• [Activity] Copy the data as given. No line may be skipped.

Stored data entries
========================================================================

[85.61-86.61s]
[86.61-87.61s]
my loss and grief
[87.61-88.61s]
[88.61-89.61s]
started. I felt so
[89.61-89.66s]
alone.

========================================================================

• [Answer to the exercise]
[85.61-86.61s]
[86.61-87.61s]
my loss and grief
[87.61-88.61s]
[88.61-89.61s]
started. I felt so
[89.61-89.66s]
alone.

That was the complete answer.